Westminster Abbey and its Parish Churches, c.1050-1216

By Emma Mason

Monastic Studies: The Continuity of Tradition, ed. J. Loades (1990)

Introduction: Westminster abbey was a rich monastery, thanks largely to the endowment of King Edward (1042-66), who intended that the church of St. Peter of Westminster should be his mausoleum. It possessed considerable property in London and of course in Westminster itself; estates in all the ‘home counties’, and outlying properties in the east and west Midlands, and in Sussex. Appurtenant to many of these properties were parish churches which were in themselves sources of income. They also afforded the means of financing the abbey’s expert secular clerks, and of offering an acceptable quid pro quo to those who mattered in high places.

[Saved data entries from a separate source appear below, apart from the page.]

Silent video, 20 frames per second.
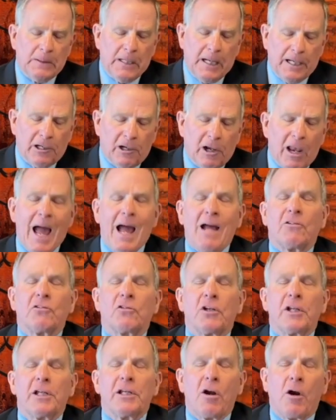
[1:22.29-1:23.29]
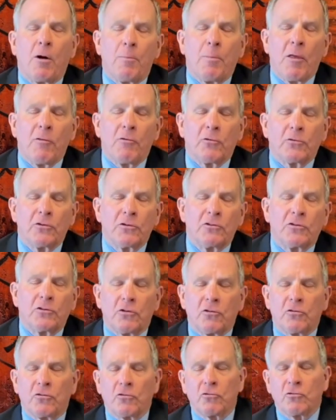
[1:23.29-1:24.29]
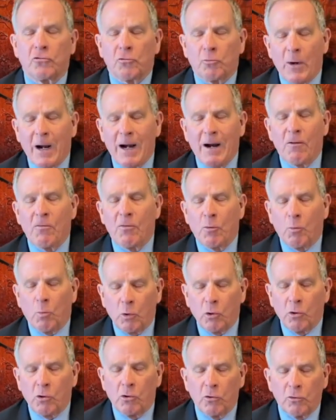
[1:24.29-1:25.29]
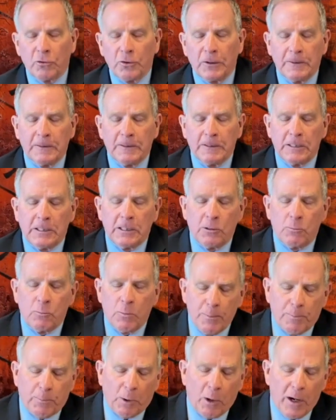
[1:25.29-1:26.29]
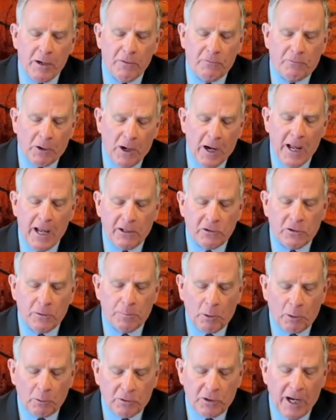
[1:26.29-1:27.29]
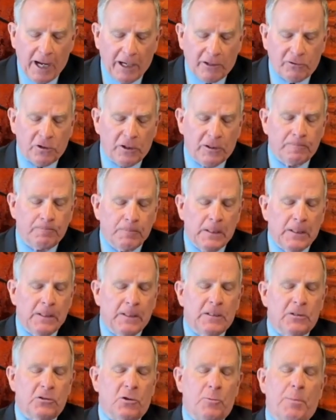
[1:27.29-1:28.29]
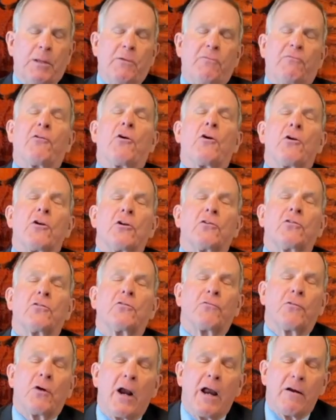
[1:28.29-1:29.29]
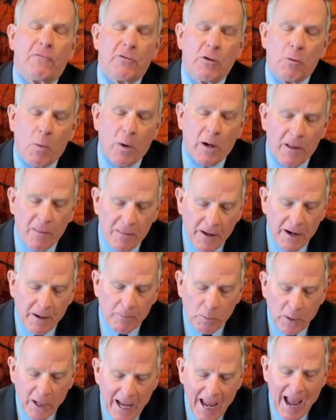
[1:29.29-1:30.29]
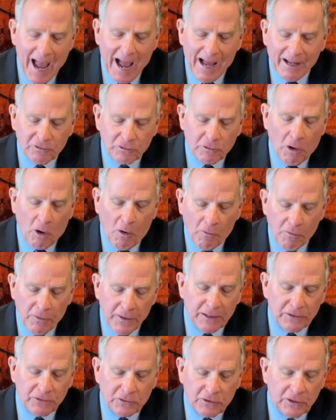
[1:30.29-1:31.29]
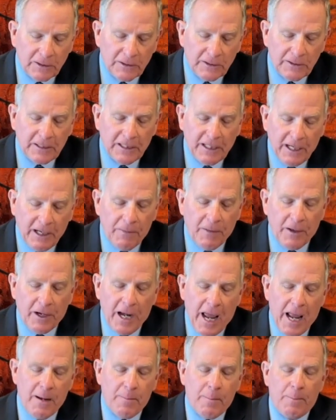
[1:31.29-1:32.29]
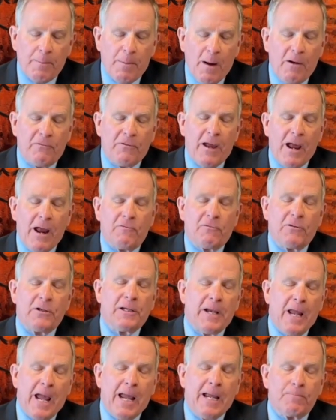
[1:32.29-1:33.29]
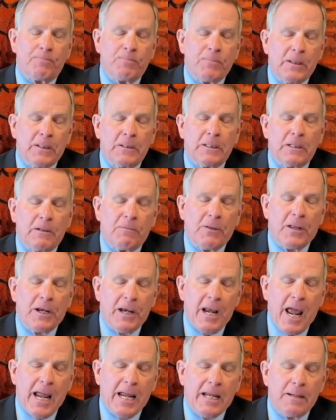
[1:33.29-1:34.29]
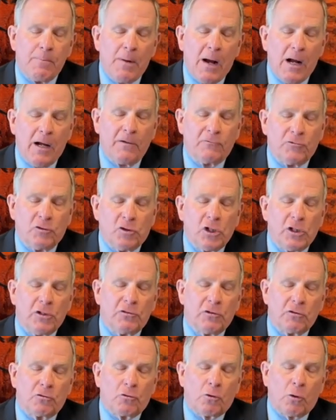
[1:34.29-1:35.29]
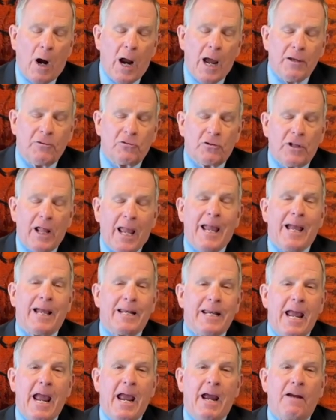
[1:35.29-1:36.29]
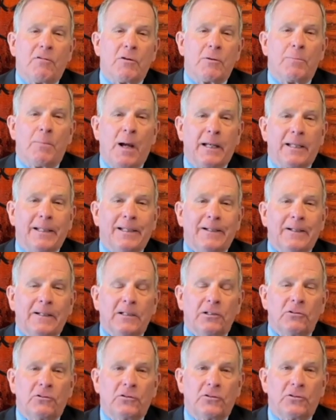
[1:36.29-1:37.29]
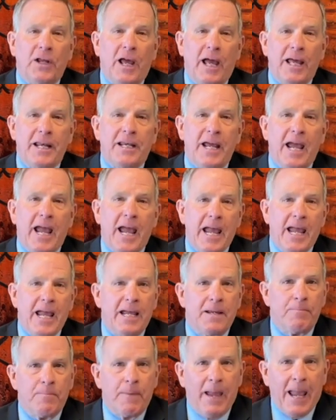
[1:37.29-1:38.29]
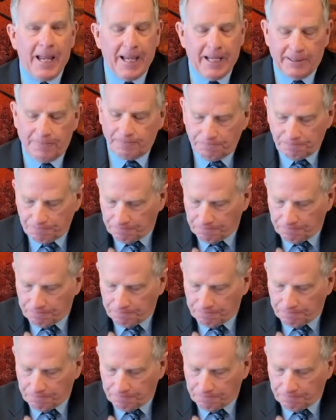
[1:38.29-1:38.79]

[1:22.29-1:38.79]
And lastly, our brothers and sisters around the world, we pray for a hedge of protection to be furnished for every one of them. We ask all this in the name above every name, the name of Jesus Christ, and everybody said amen.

This present survey of Westminster’s administration of its churches is confined to the century and a half between King Edward’s endowment of the abbey and the end of King John’s reign, a period which spanned developments in church history from the beginnings of the Gregorian reform movements down to the Fourth Lateran Council.

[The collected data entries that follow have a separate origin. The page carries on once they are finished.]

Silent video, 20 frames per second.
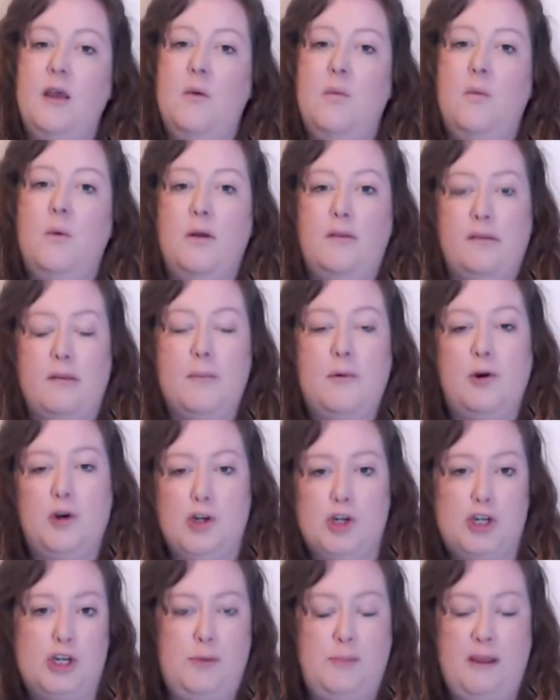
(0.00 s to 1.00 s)
What support
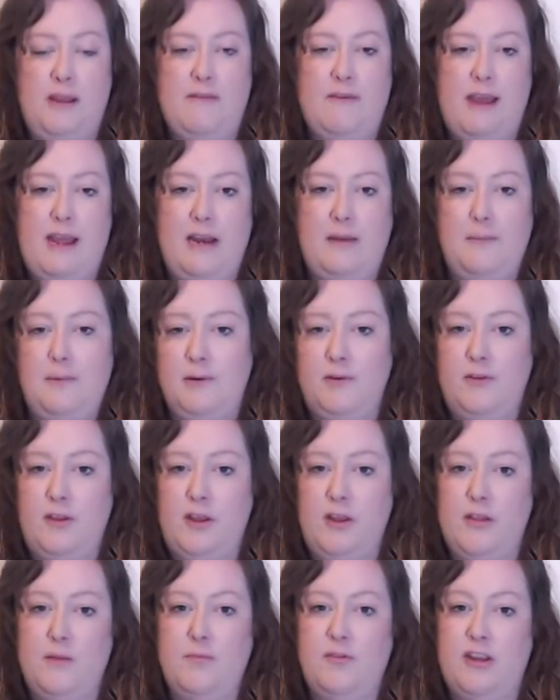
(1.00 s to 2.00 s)
should be available
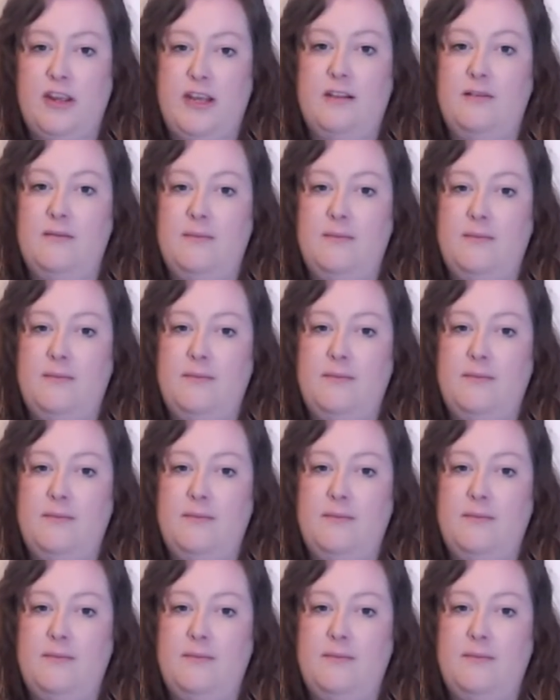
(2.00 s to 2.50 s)
to them, Jill?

Westminster’s splendid collection of muniments includes more than 490 documents emanating from this period. Some 144 of these concern churches and/or tithes, and indication that considerable attention was paid to parochial sources of income, and their administration.  Much the same problems in dealing with these were faced by ecclesiastical proprietors throughout England, and to a large extent they responded in similar ways, although local circumstances also gave rise to some divergences.